In the early 1980s Sheryl was in Year 5 at a government primary school in Tasmania when she and other girls in her class were made to stand at their desks while teacher, Philip Ryan, walked around and pressed his erect penis against them. This happened often and the girls talked about it out of class.
None of them told their parents or other teachers what Ryan was doing, and only many years later did Sheryl find out her sister had been raped by Ryan on a school camp.
At around the same time as Ryan was her teacher, Sheryl was raped by a boy known to her family. He was two years older and she told no one about this either, putting it out of her mind to the extent that memories of both the rape and Ryan’s behaviour only surfaced when she was an adult.
In the early 2010s, Sheryl found out Ryan was working interstate in a job that potentially brought him into contact with children. She made a statement to Tasmania Police about him as well as the boy who’d raped her.
She’d also told others. ‘I tell anyone and everyone because I’m into naming and shaming these days.’
A good student in early primary school, by Year 6 Sheryl had started ‘acting out’.
‘Then by the time high school came around I got anorexia and bulimia’, she said. ‘I got anorexia to the point of losing my periods. Mum took me to a doctor about it. I hated myself. I had low self-esteem big time. My grades dropped off, like I was shocking at school. And I was smart. I was a very intelligent kid, and I just didn’t do anything.’
At 16, Sheryl ‘took off from home’.
‘I actually went to Sydney and did some prostitution for a couple of weeks. And I don’t even know why I did it. I just don’t know. I really don’t know why I did it. I did say no to drugs though, ‘cause I remembered a Dolly magazine and a picture of a heroin addict and I was just too scared to do it.’
Returning to Tasmania, Sheryl married and had children. She and her family later became ‘involved in a cult’ from which they extricated themselves only after many years.

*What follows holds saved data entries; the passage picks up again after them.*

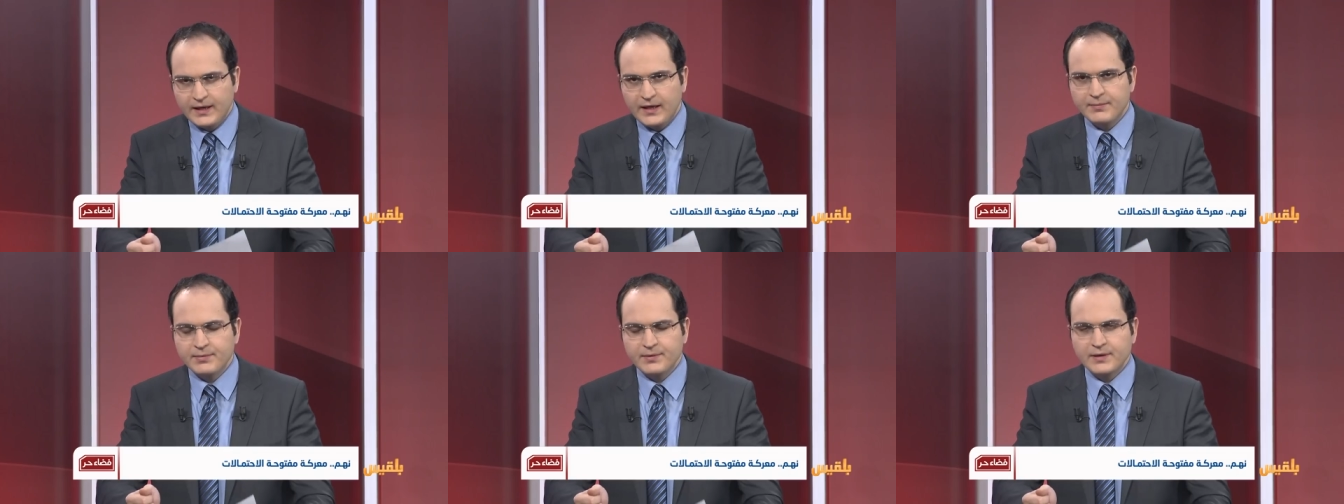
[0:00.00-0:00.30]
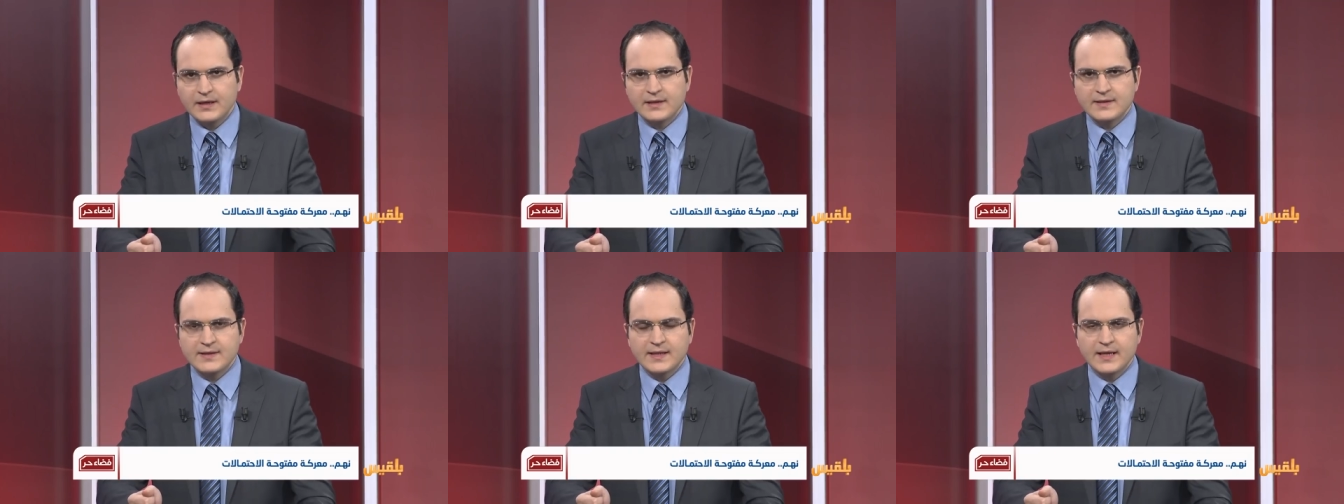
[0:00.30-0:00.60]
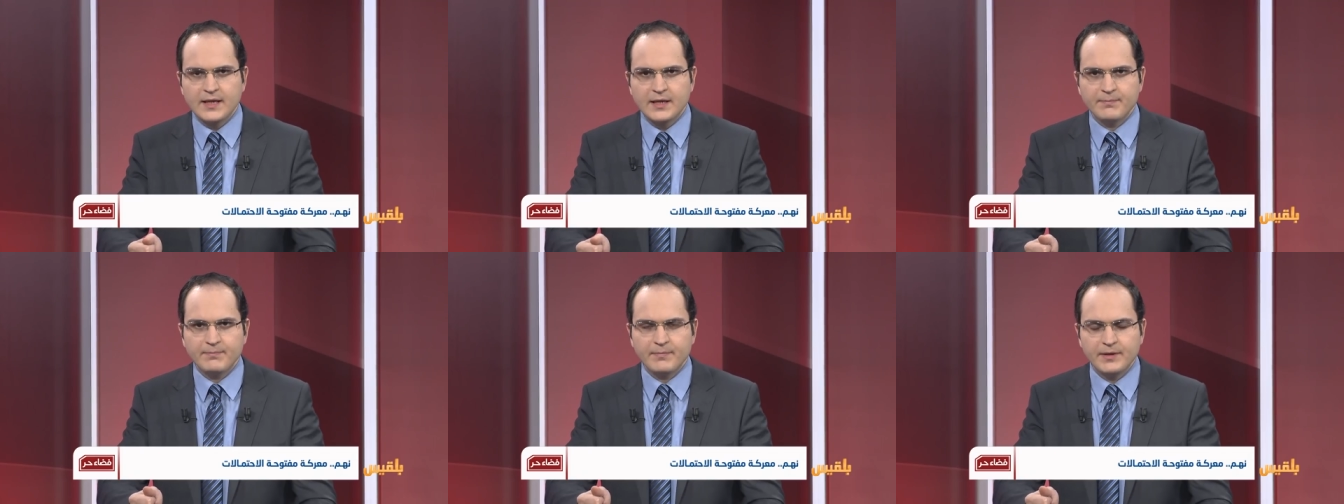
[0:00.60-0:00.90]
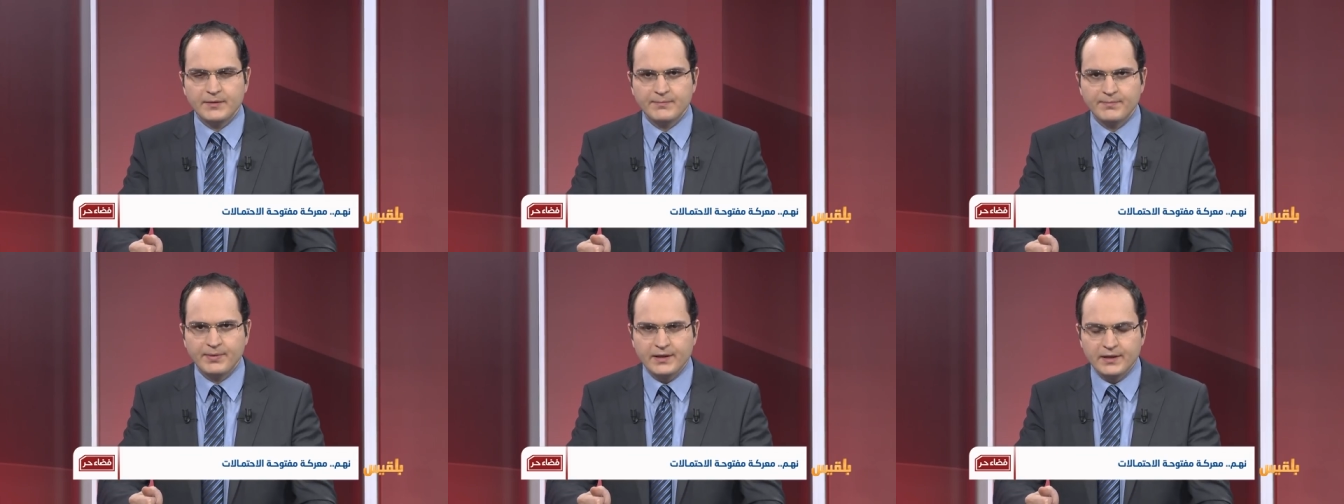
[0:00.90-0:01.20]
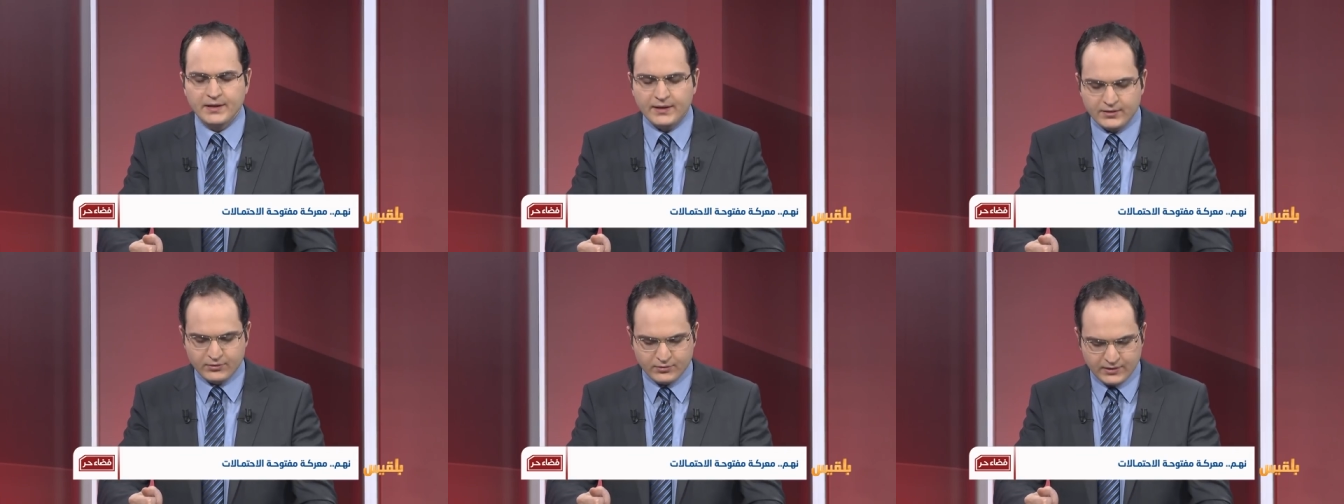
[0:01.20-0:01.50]
لنا عبر السكايب من
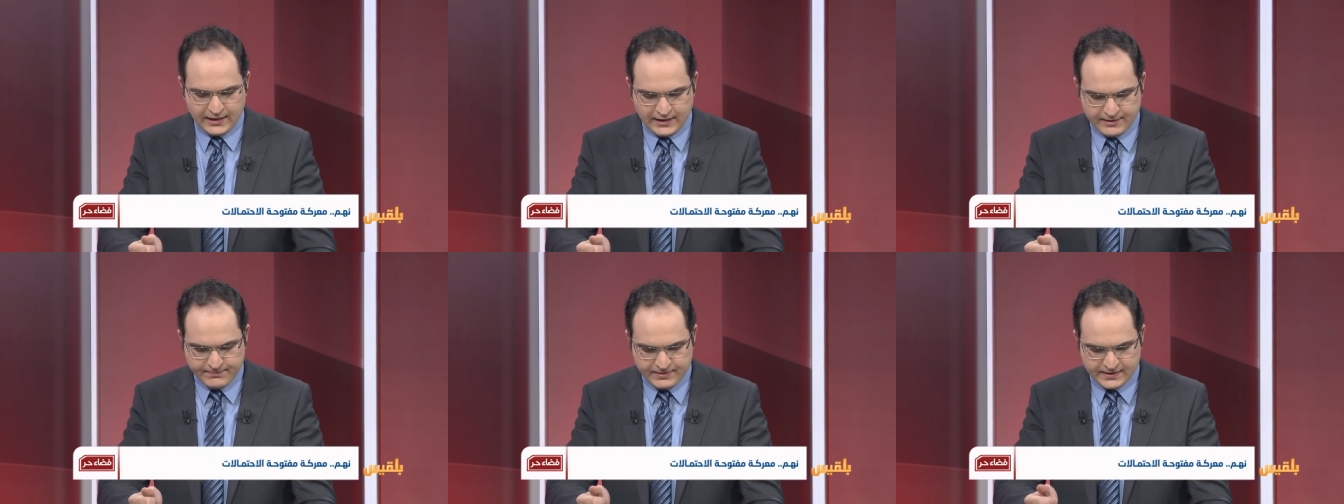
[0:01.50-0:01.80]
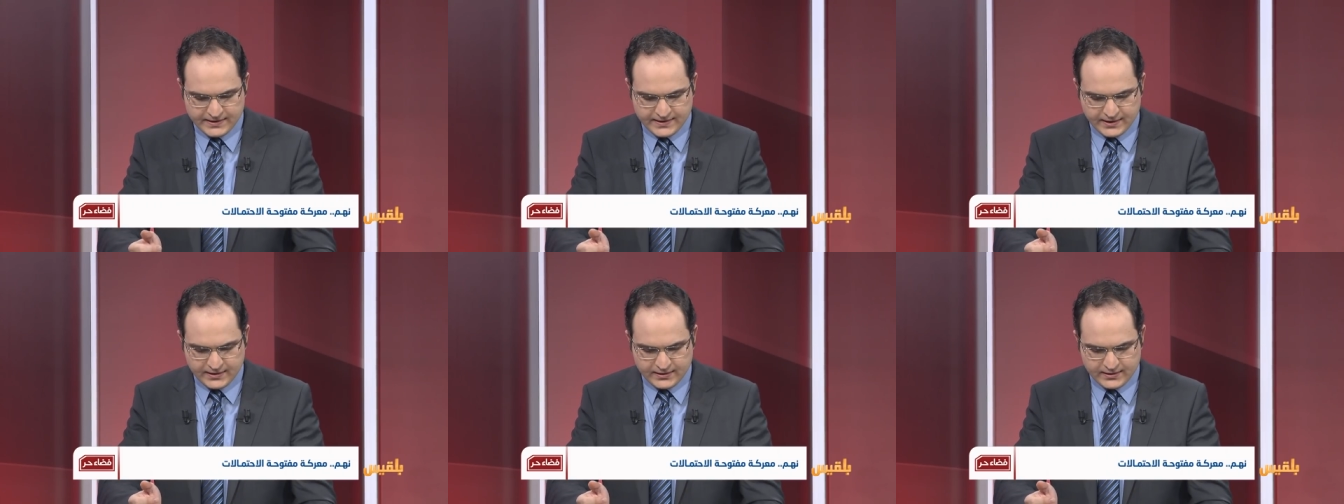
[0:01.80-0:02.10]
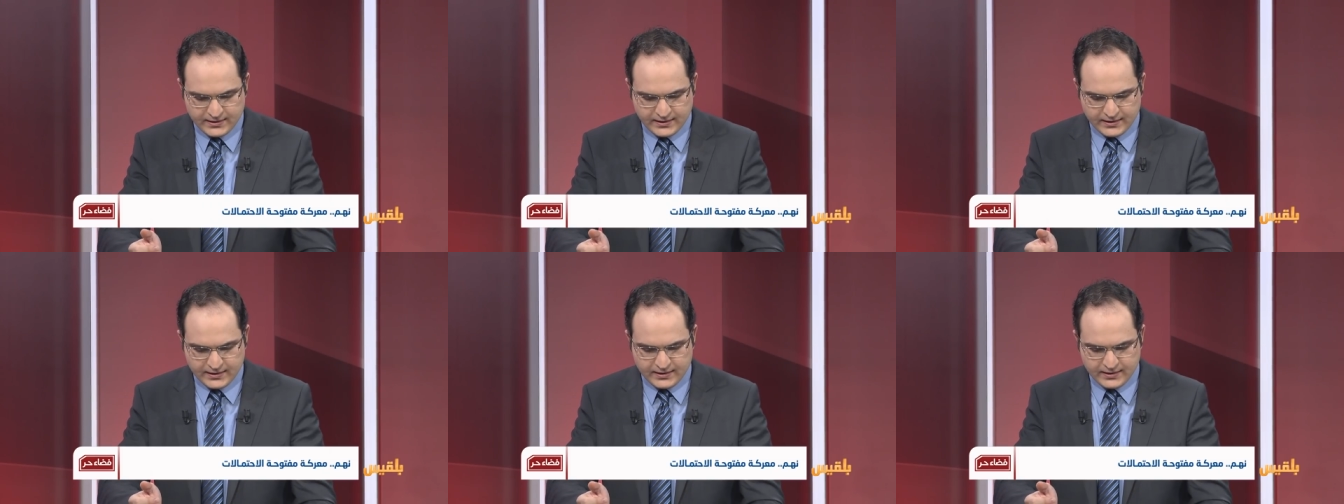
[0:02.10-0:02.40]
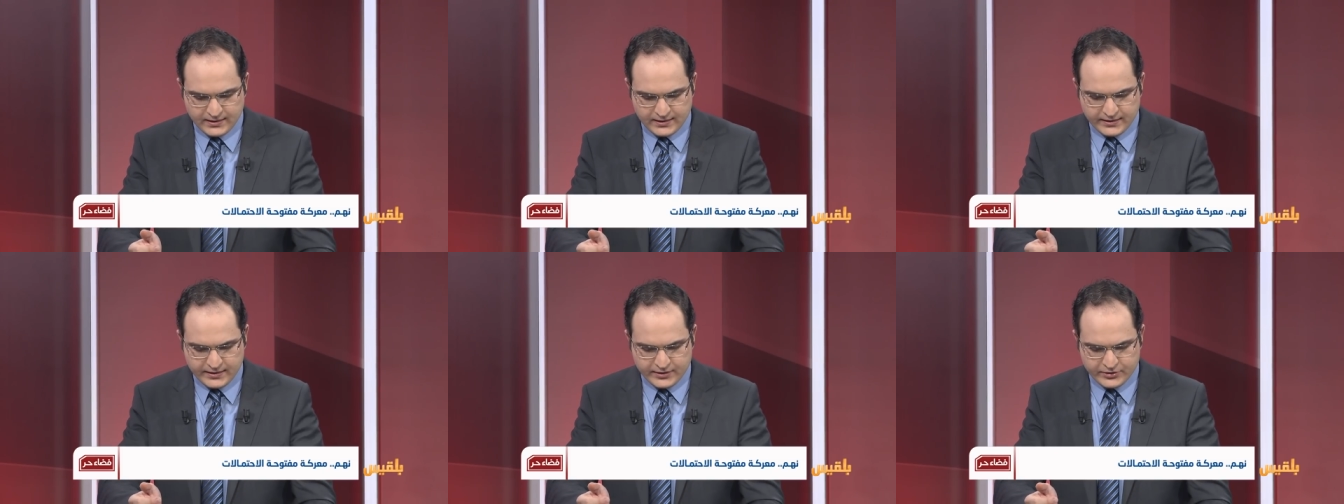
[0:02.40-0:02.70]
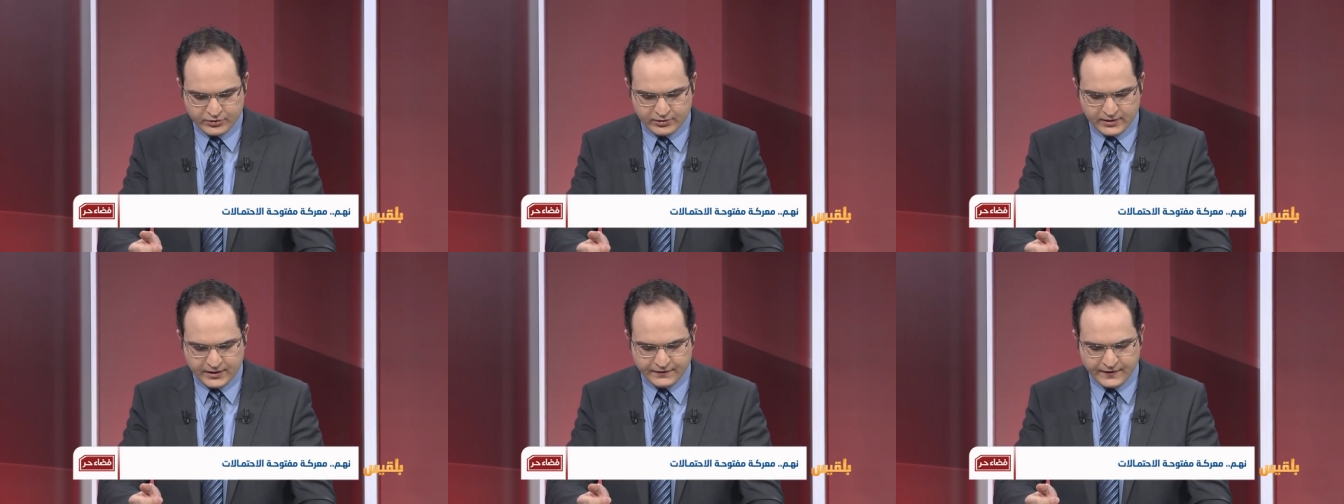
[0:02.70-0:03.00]
برلين أرحب بك سيد آه، آه،
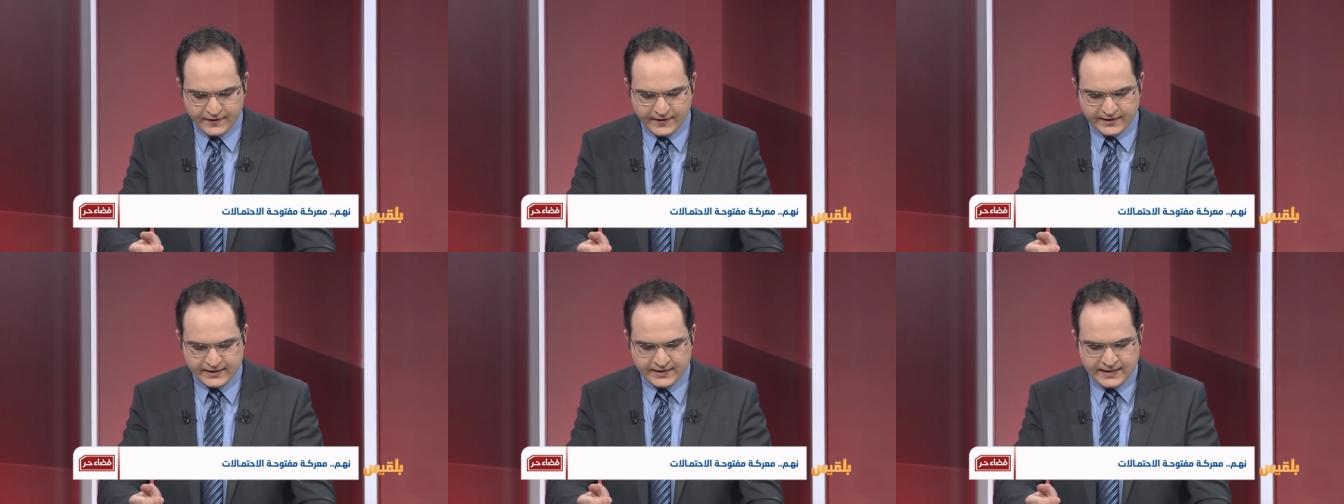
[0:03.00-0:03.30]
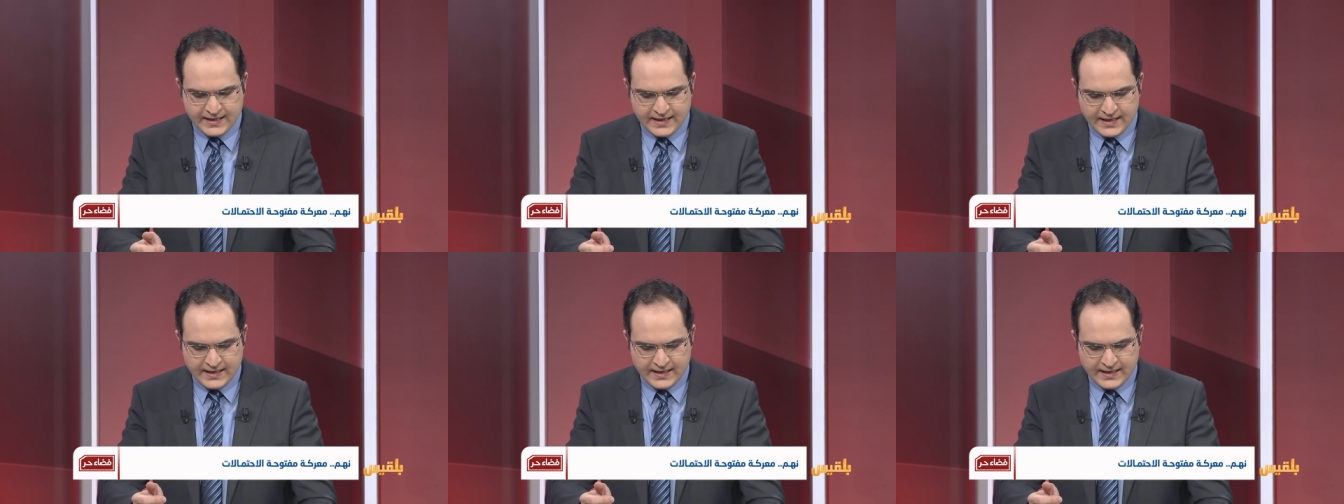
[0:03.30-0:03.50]
الشليف إذا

In the process of seeking support after leaving the group, Sheryl sought counselling for herself and the family. She was upset when one of her children made reference to her speaking about the sexual abuse.
‘My son said one day, and this makes me very ashamed, but he said, “Mum, it’s all you ever talk about”. He said, “Please stop”.’
Since hearing this, she’d been conscious of trying not to talk about it so often.
Sheryl described herself as always having been highly vigilant around her children, and had ‘never ever’ let them ‘go away for the night’.
Recently, however, she’d felt ‘hurt’ to think about ‘what I was doing to my kids’ and she let her daughter go on a school camp.
‘I feel like I’ve dedicated myself to my kids and protected them.’